You may be able, even if surgery is recommended, to have a minimally invasive procedure. This means that there are less complications and pain, and you can recover faster.

A Pain specialist is your next stop if surgery is not recommended

You should consider seeing a pain management doctor if your pain persists despite all the treatment options. This is a doctor who has specialized training in pain assessment, diagnosis, and treatment. Others may specialize in specific types of pain such as pain.

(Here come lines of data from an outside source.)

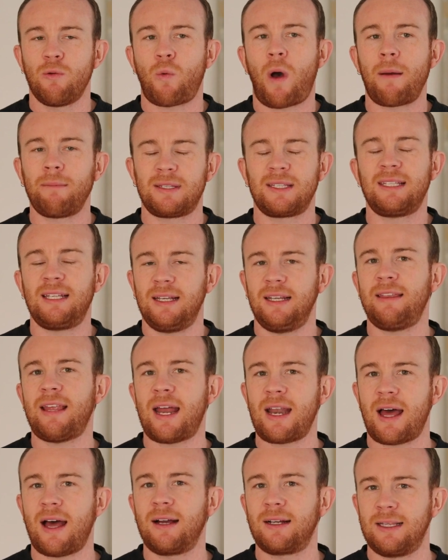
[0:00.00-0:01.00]
I'm still in
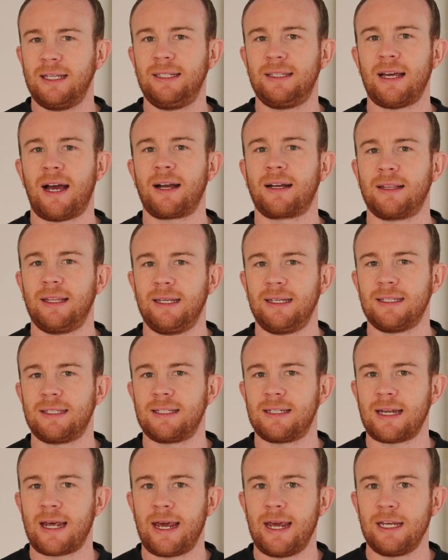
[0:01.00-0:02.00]
that ugly duckling
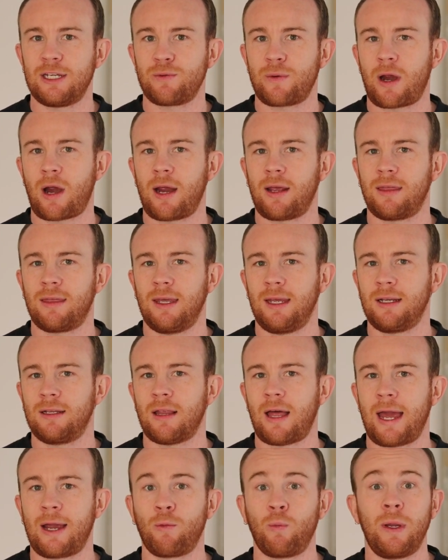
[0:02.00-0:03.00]
stage where I think
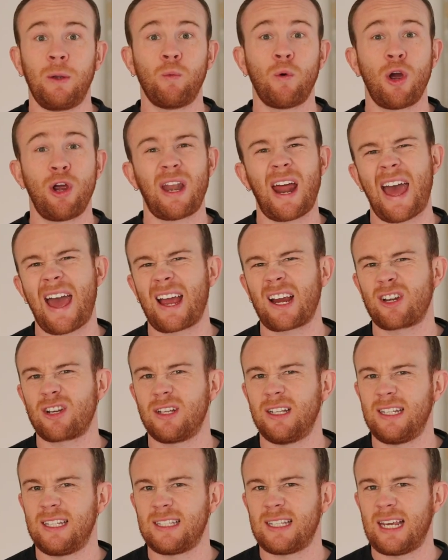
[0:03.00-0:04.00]
like we won't
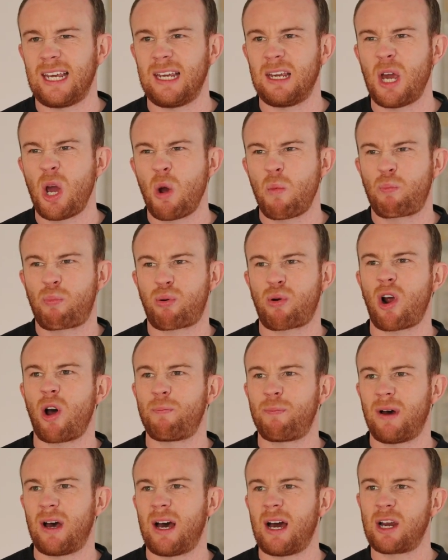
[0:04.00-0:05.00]
actually see
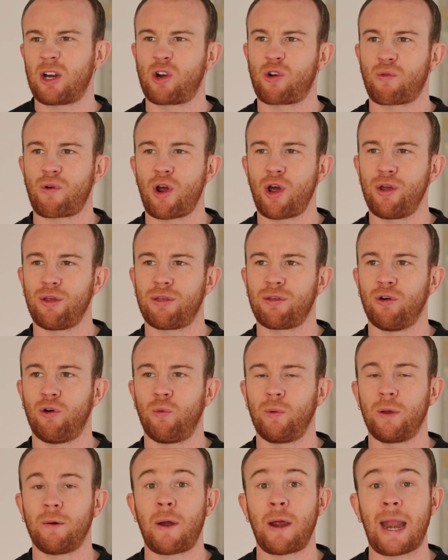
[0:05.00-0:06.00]
proper growth or
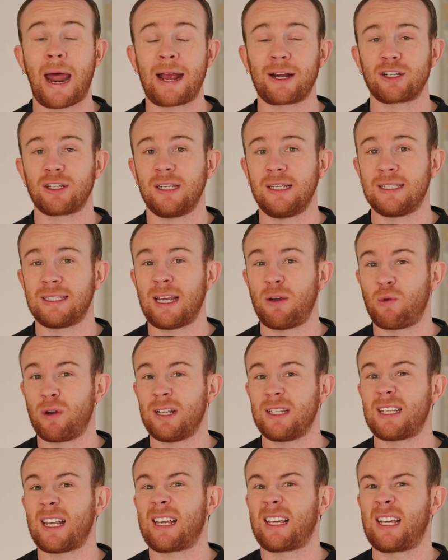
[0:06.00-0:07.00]
we won't actually see what
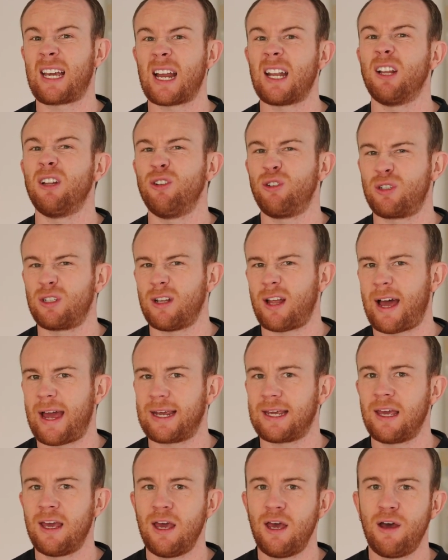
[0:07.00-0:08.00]
it's gonna look
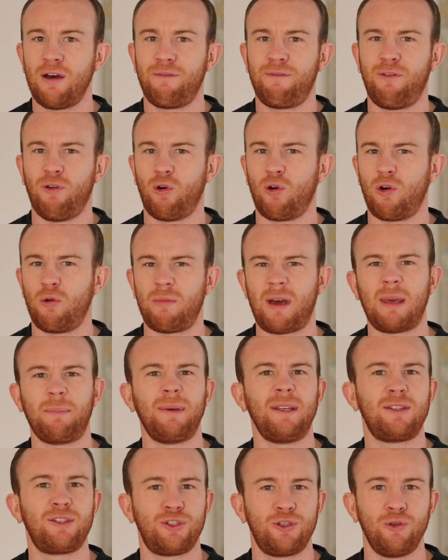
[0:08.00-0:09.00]
like for
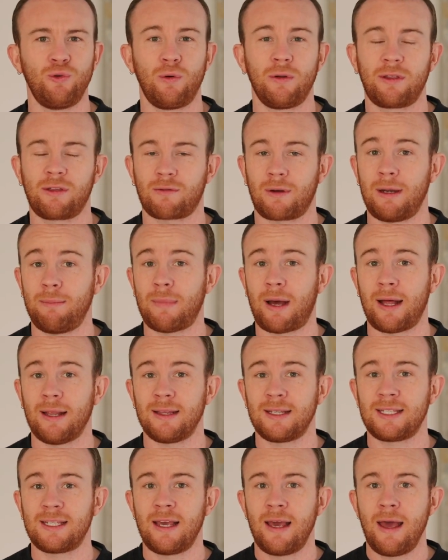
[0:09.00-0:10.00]
maybe 2 or 3
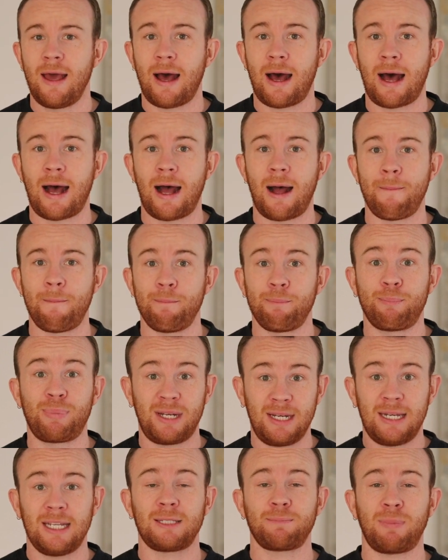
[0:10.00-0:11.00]
months. But
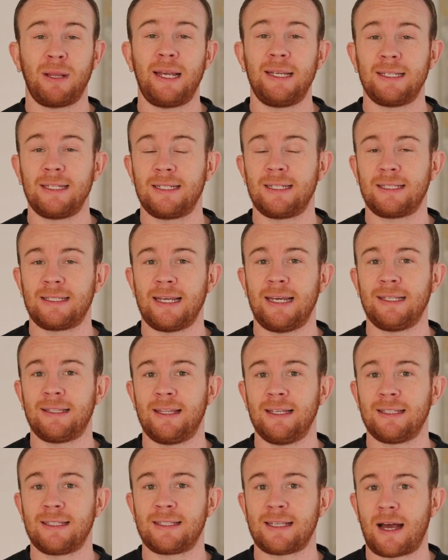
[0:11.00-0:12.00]
it is pleasing to see
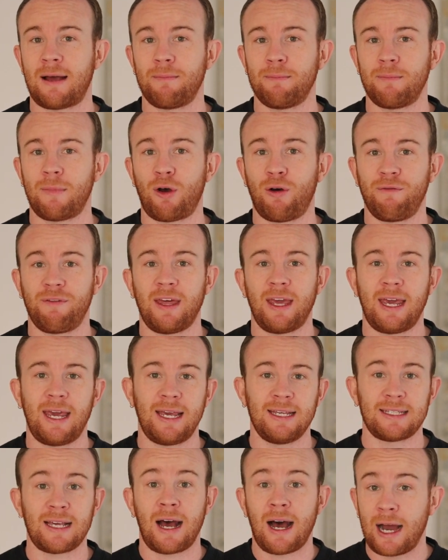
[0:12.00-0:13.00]
that some of the
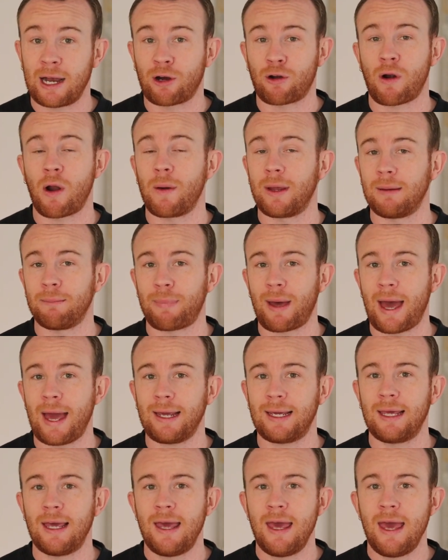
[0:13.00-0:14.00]
hairs are growing
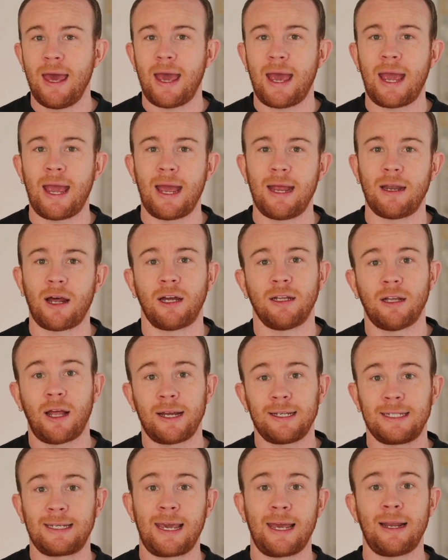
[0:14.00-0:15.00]
back and I'd
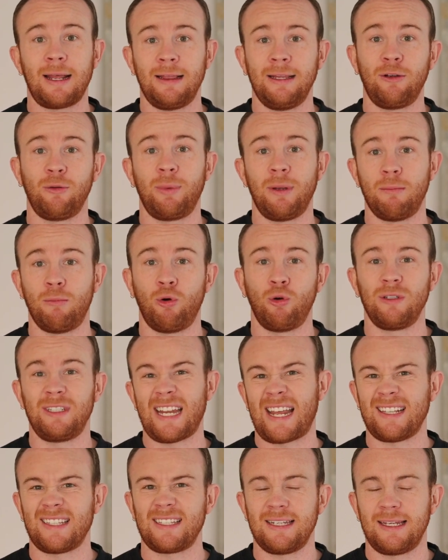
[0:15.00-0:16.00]
like to get a little bit more
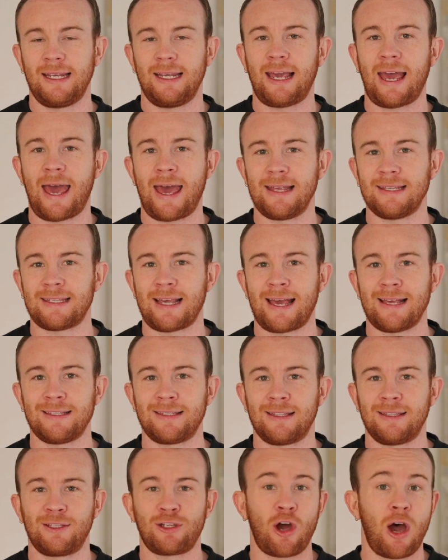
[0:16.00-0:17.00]
density as
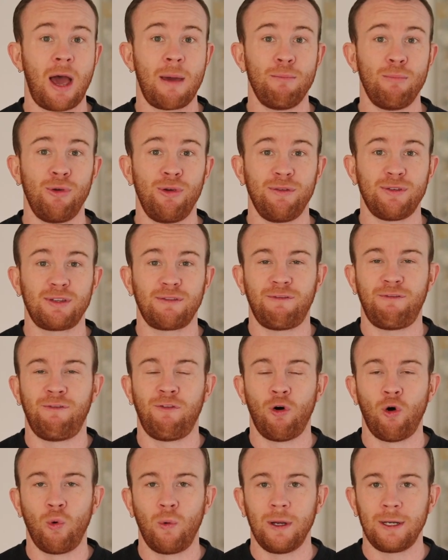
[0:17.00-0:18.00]
time moves
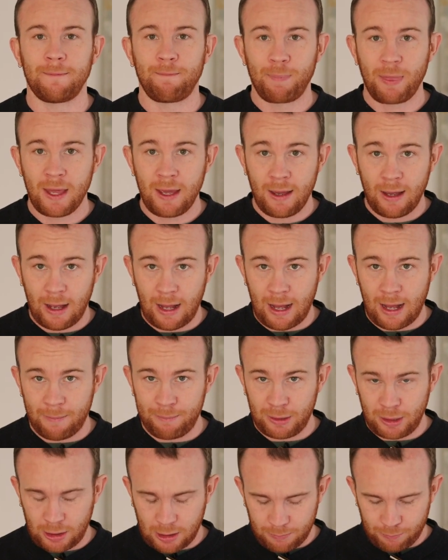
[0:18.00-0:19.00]
forward.
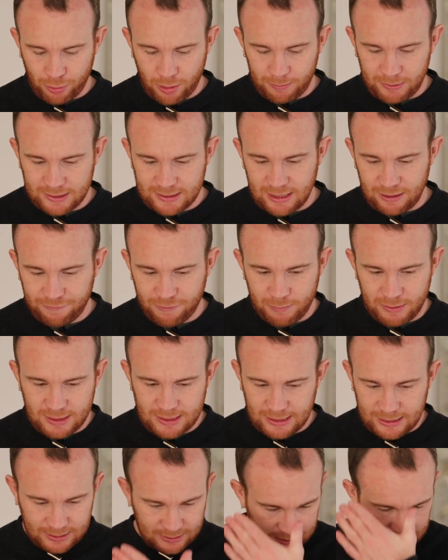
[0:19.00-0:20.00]
But you can probably see from a
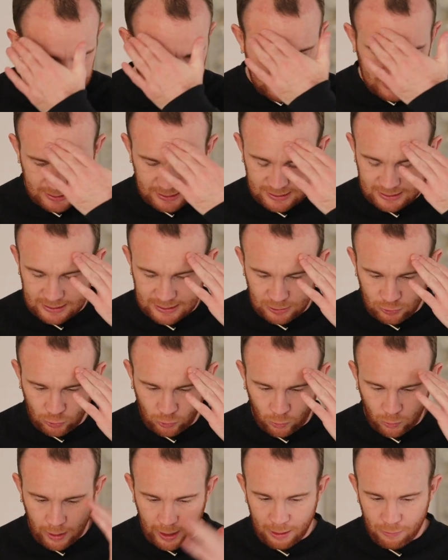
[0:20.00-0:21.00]
distance that it's still
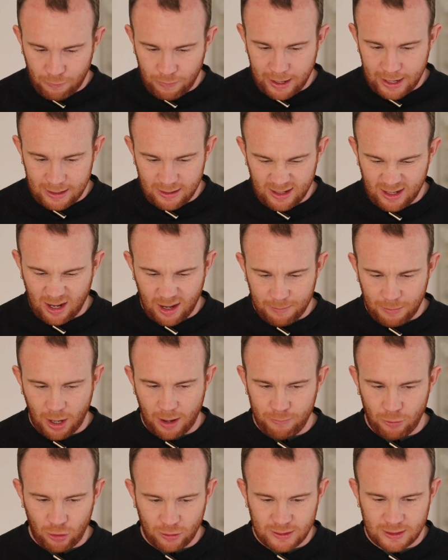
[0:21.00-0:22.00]
quite red and
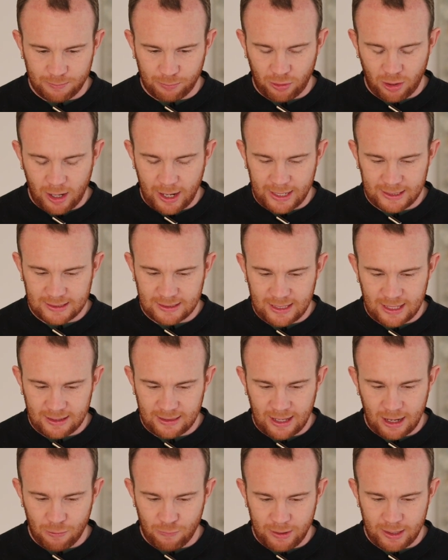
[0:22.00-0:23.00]
I'm not surprised that
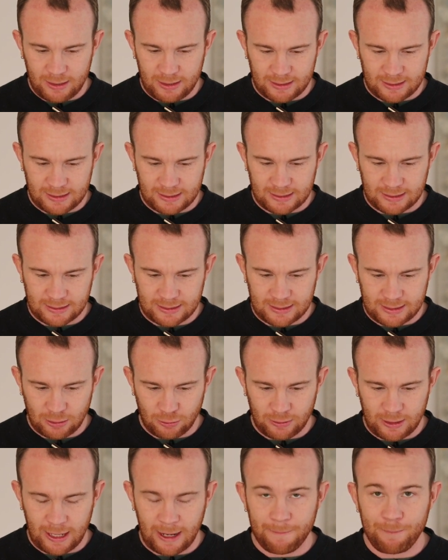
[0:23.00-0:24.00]
that redness is
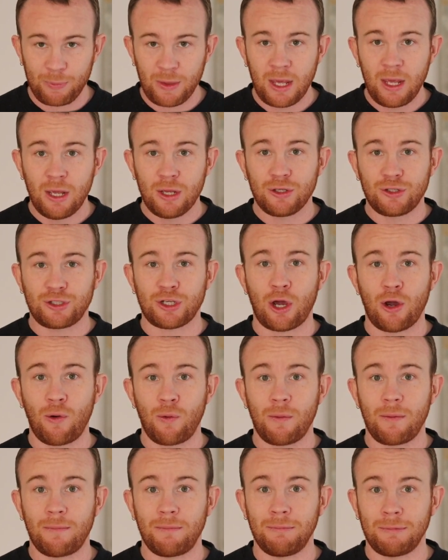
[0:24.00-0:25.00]
still there.
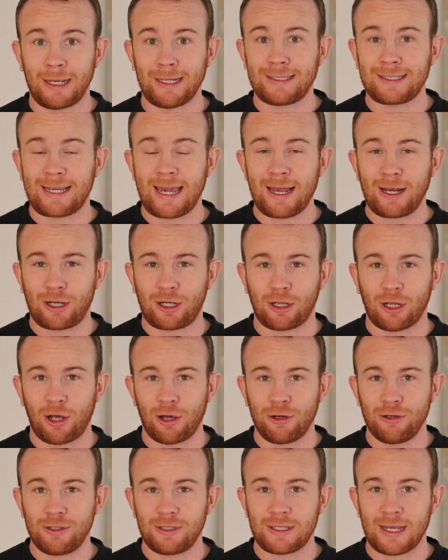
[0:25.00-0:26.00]
So let's get
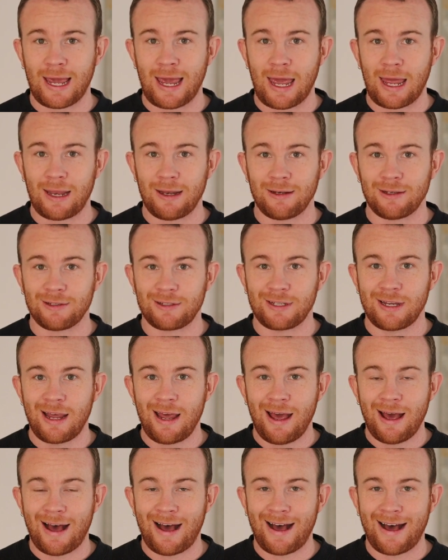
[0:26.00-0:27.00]
close and
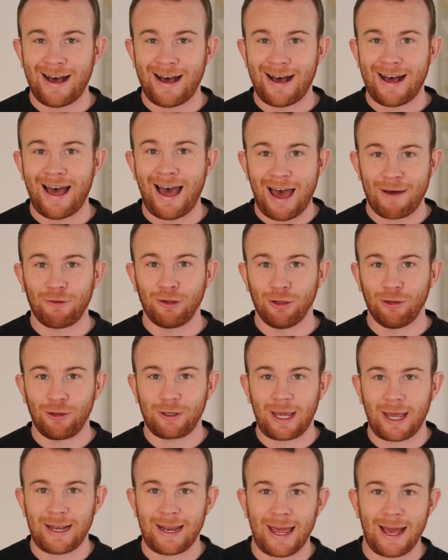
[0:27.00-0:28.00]
have a
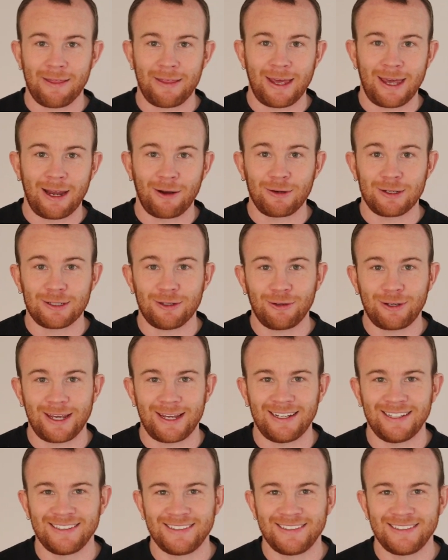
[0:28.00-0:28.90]
look at how the hair is looking.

HSS’s Pain Management Division has pain management physicians who are board certified in pain management. They also have additional graduate training. The first step is to perform a thorough assessment, discuss how pain affects your daily activities, and then create a personalized treatment plan. This could include at-home and physical therapy.

Prescription Medications

Prescription medications are only recommended by the HSS team when they are medically necessary. Even then, they try to prescribe as little as possible and for as short a time as possible to prevent dependency problems. It is important to discuss your symptoms, goals, and concerns. This will help you find a pain management group that treats you with compassion.

Talking about it may also be beneficial

Dr. Dowdell states that a psychiatrist can help people with long-term pain. This is a condition that has been associated with anxiety and depression.

“I tell my patients that I don’t believe your pain is just in your head. It’s possible that you are actually feeling it. He says that addressing how it affects your mental health may help you feel better. Everyone experiences pain differently. Some people are more sensitive than others to pain.

It is crucial to understand how pain affects the brain. Therefore, every HSS pain management physician must complete four years of medical school and four years of pain management residency training. Each year, a one-year additional training is required in related fields, including psychiatry.

What is the best time to seek help for your pain?

Dr. Dowdell states that it is rare for anyone to come to him after suffering from pain for more than a week. People who have lived with chronic pain for many months, or even years may finally give up and seek treatment.

The sooner you see a doctor Jordan Sudberg is better than waiting. He says that if you seek help as soon as you feel you are experiencing persistent pain, you may be able prevent it from becoming a long-term battle.

Dr. Dowdell says that having chronic spine pain can lead to pain pathways connecting your brain and back. The pain pathways become more established as pain signals travel back-and-forth, making it more difficult to treat later.

Dr. Dowdell’s final words: When you seek treatment, it is important to understand that the journey may not be easy.

He says, “You are not going to walk in the doctor’s offices and get a quick diagnosis.” It can be difficult to hear that message when you are in pain. However, treating pain can be done slowly.